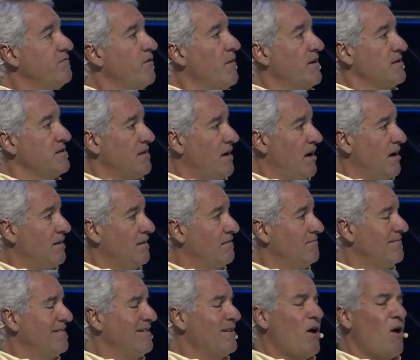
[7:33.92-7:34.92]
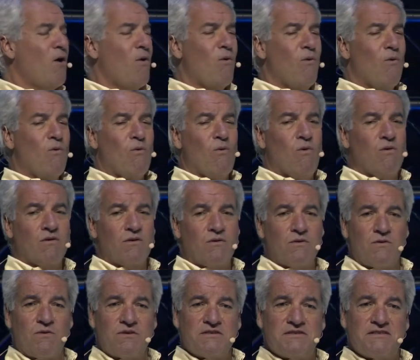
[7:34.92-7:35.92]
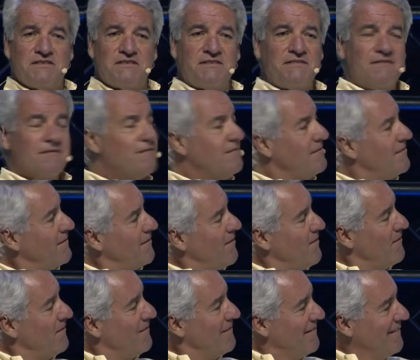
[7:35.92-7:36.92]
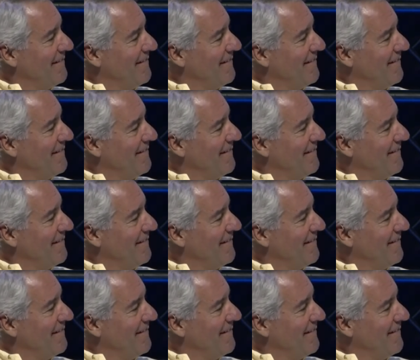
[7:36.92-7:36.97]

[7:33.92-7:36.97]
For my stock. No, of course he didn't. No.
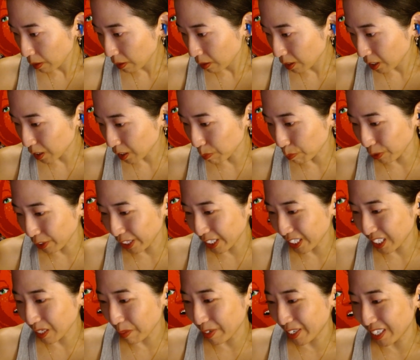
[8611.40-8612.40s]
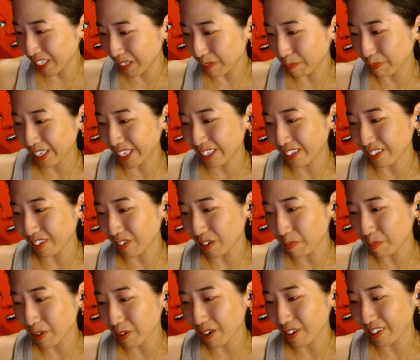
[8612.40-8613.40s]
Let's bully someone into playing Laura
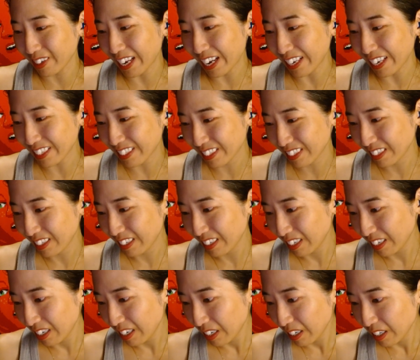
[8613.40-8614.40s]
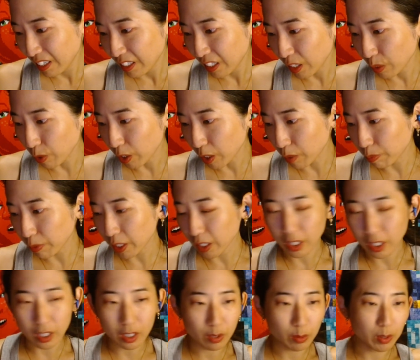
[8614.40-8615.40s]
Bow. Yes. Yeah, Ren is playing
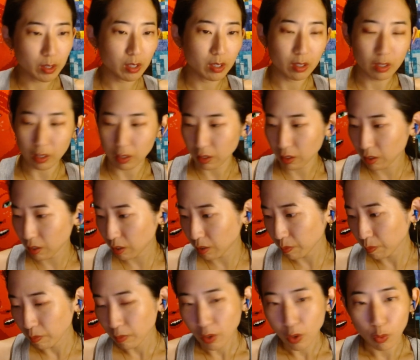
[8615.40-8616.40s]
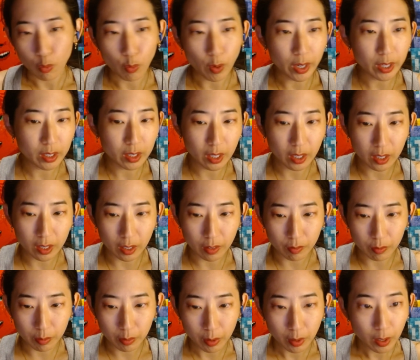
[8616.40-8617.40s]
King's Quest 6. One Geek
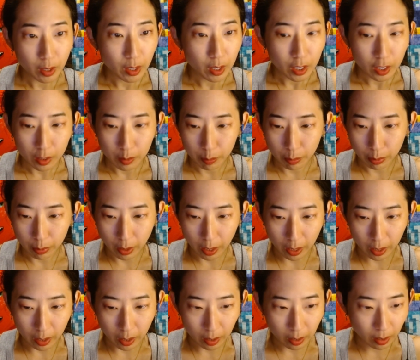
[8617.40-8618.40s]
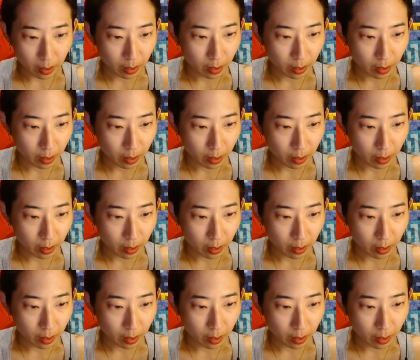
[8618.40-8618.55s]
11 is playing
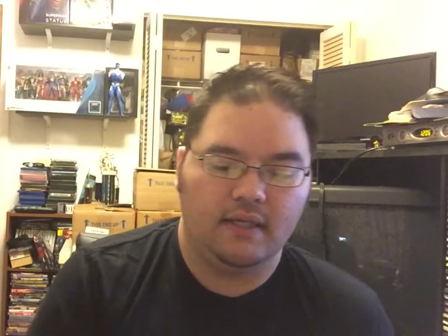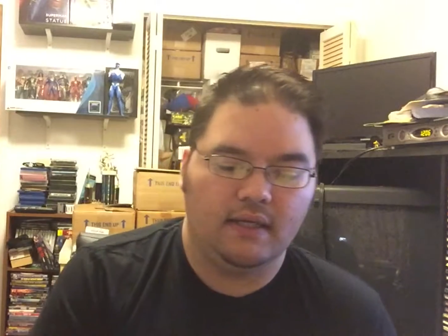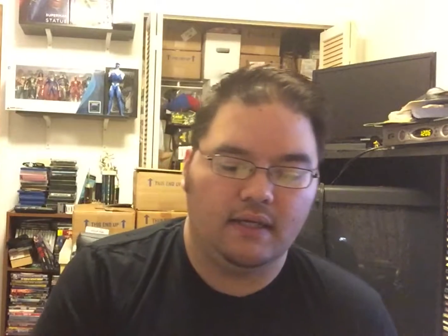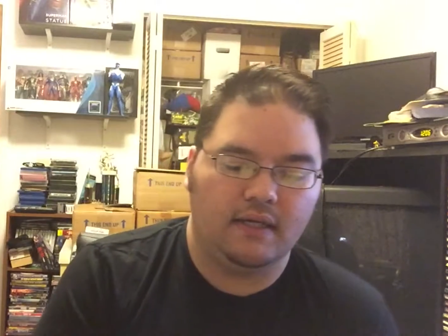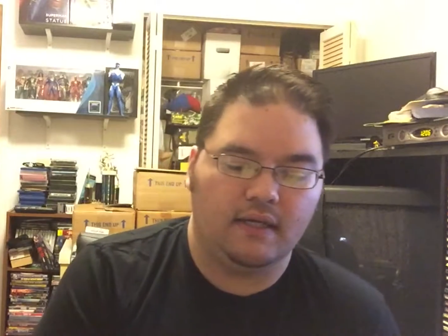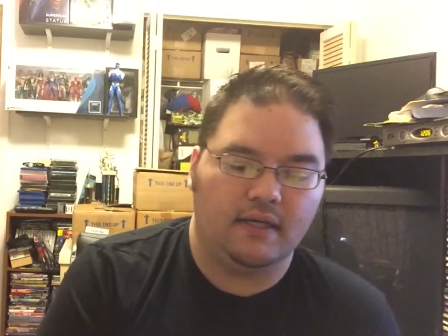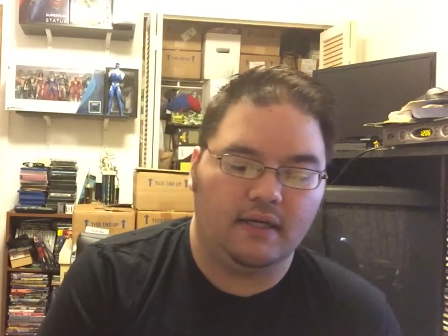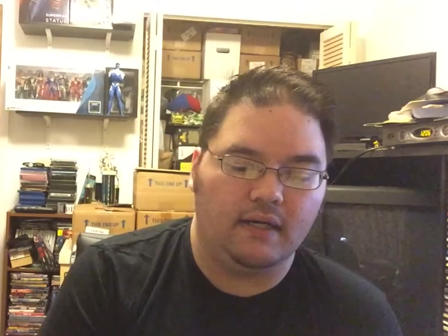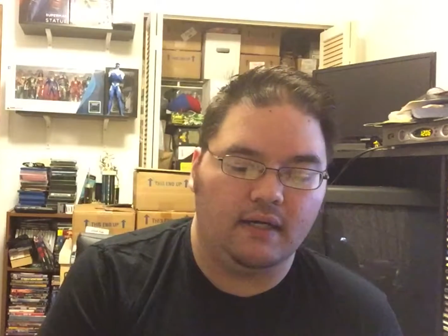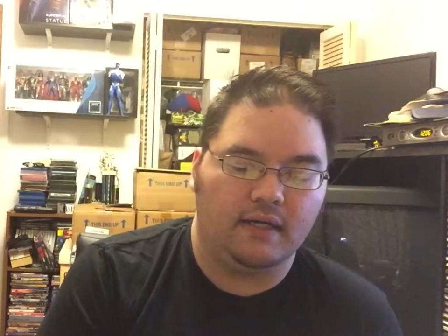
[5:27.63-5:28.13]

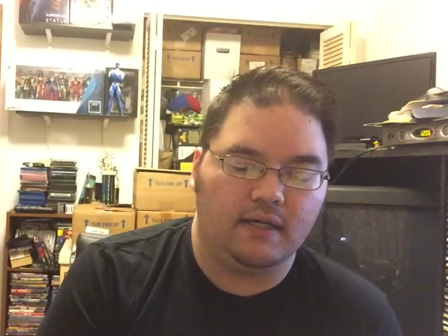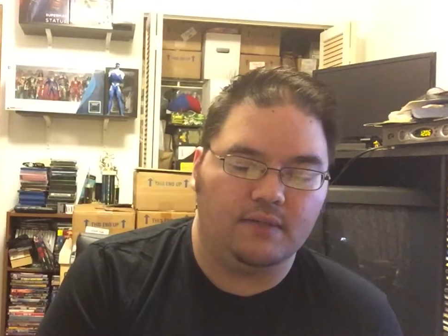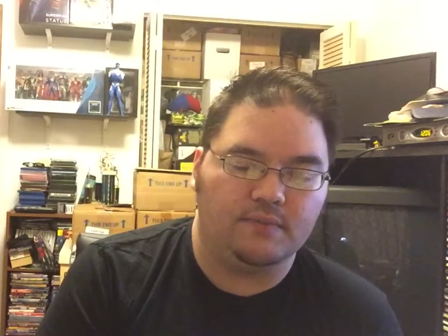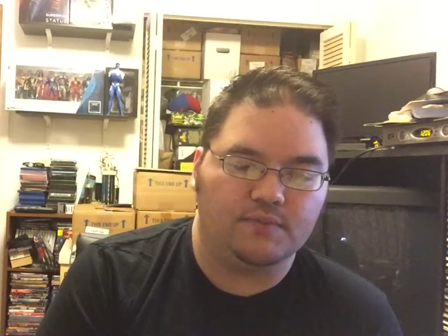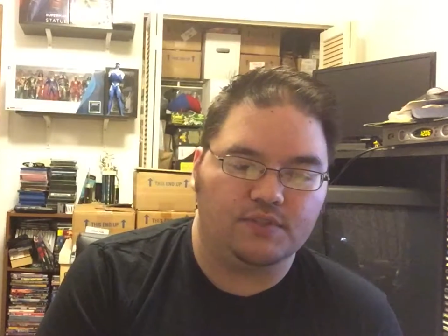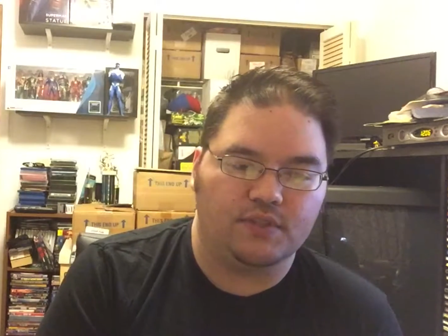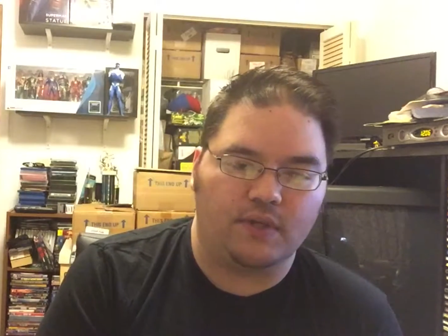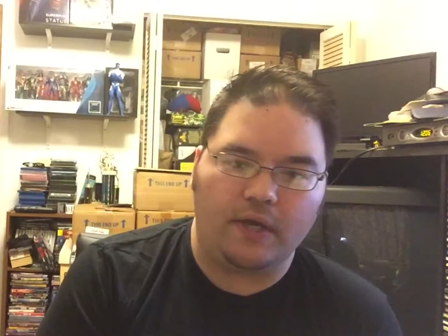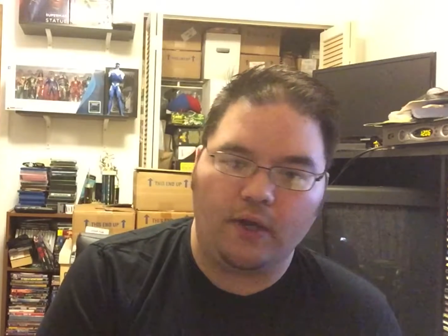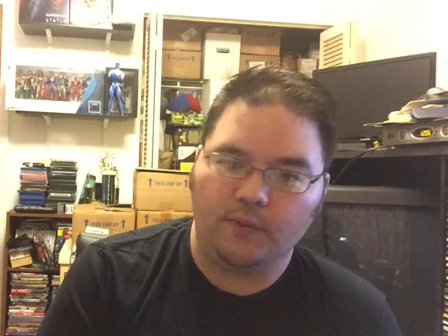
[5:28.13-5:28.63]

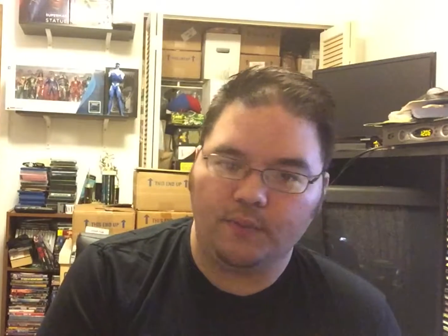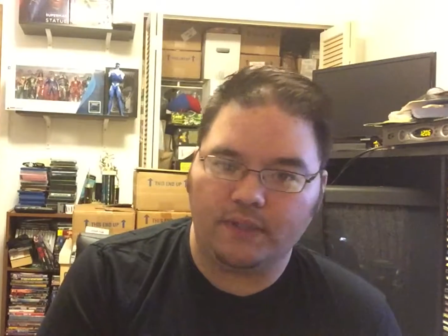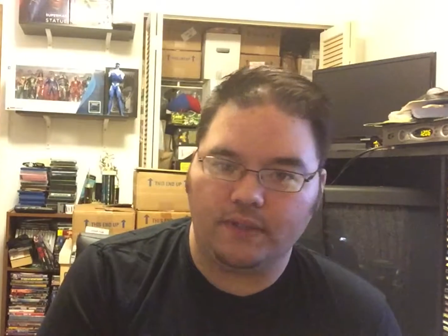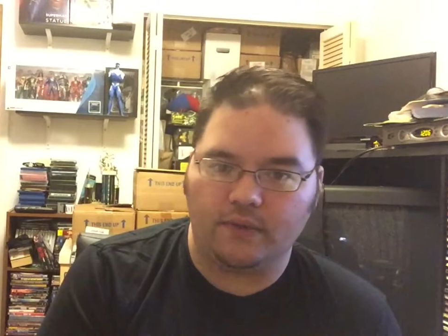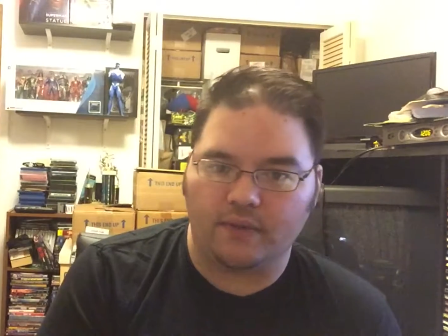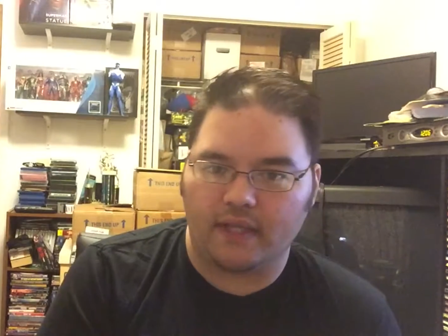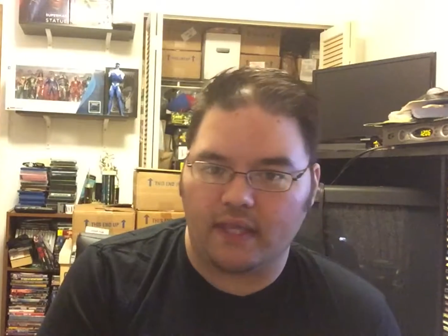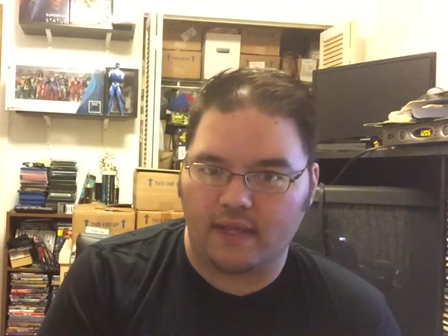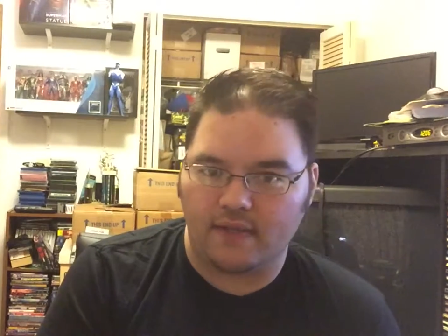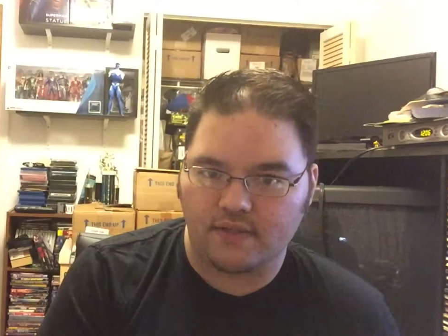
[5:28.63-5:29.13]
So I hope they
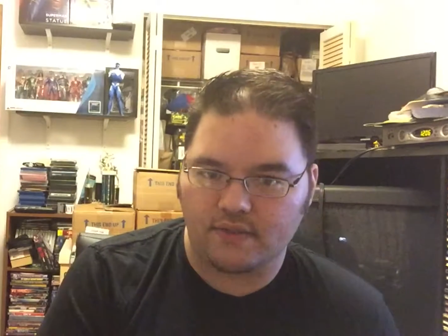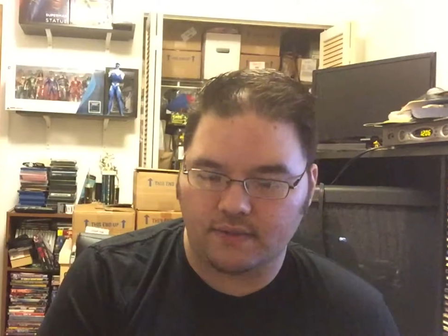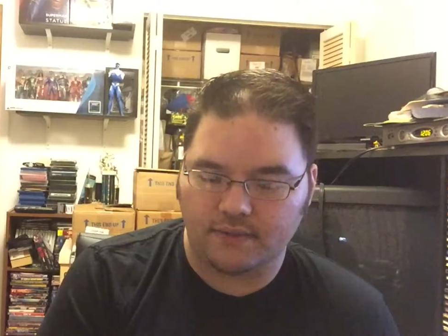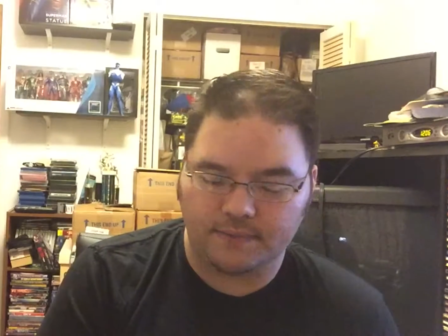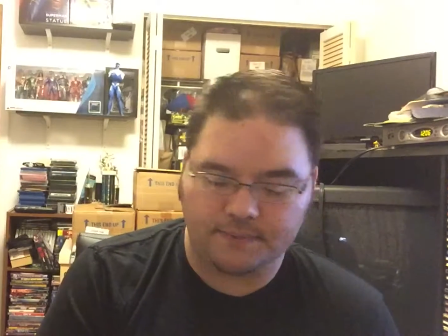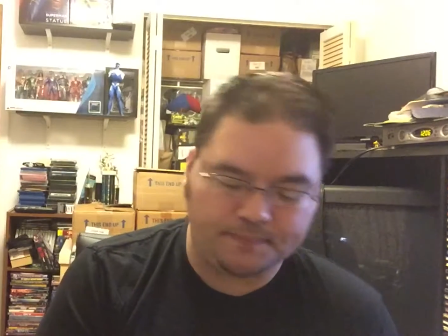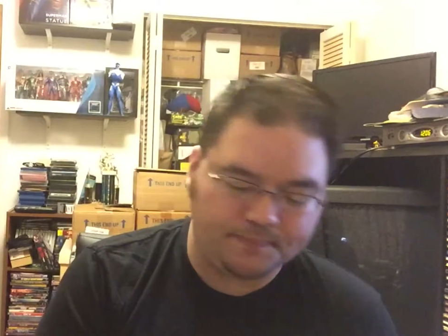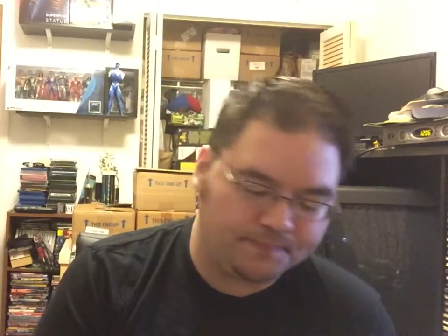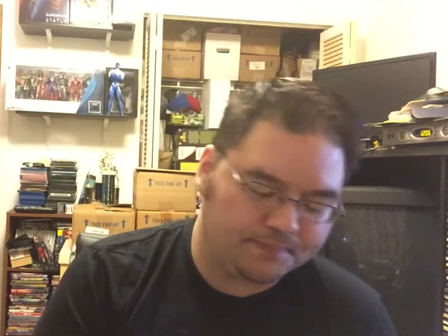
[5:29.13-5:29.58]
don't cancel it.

────────────────────

* **EXERCISE INSTRUCTIONS**: Pictures are to be omitted from the copy. Reproduce exactly, and only, the lines from the one containing "[8611.40-8612.40s]" to the end of the listing above.

* **ANSWER TO THIS TASK**:
[8611.40-8612.40s]
[8612.40-8613.40s]
Let's bully someone into playing Laura
[8613.40-8614.40s]
[8614.40-8615.40s]
Bow. Yes. Yeah, Ren is playing
[8615.40-8616.40s]
[8616.40-8617.40s]
King's Quest 6. One Geek
[8617.40-8618.40s]
[8618.40-8618.55s]
11 is playing
[5:27.63-5:28.13]

[5:28.13-5:28.63]

[5:28.63-5:29.13]
So I hope they
[5:29.13-5:29.58]
don't cancel it.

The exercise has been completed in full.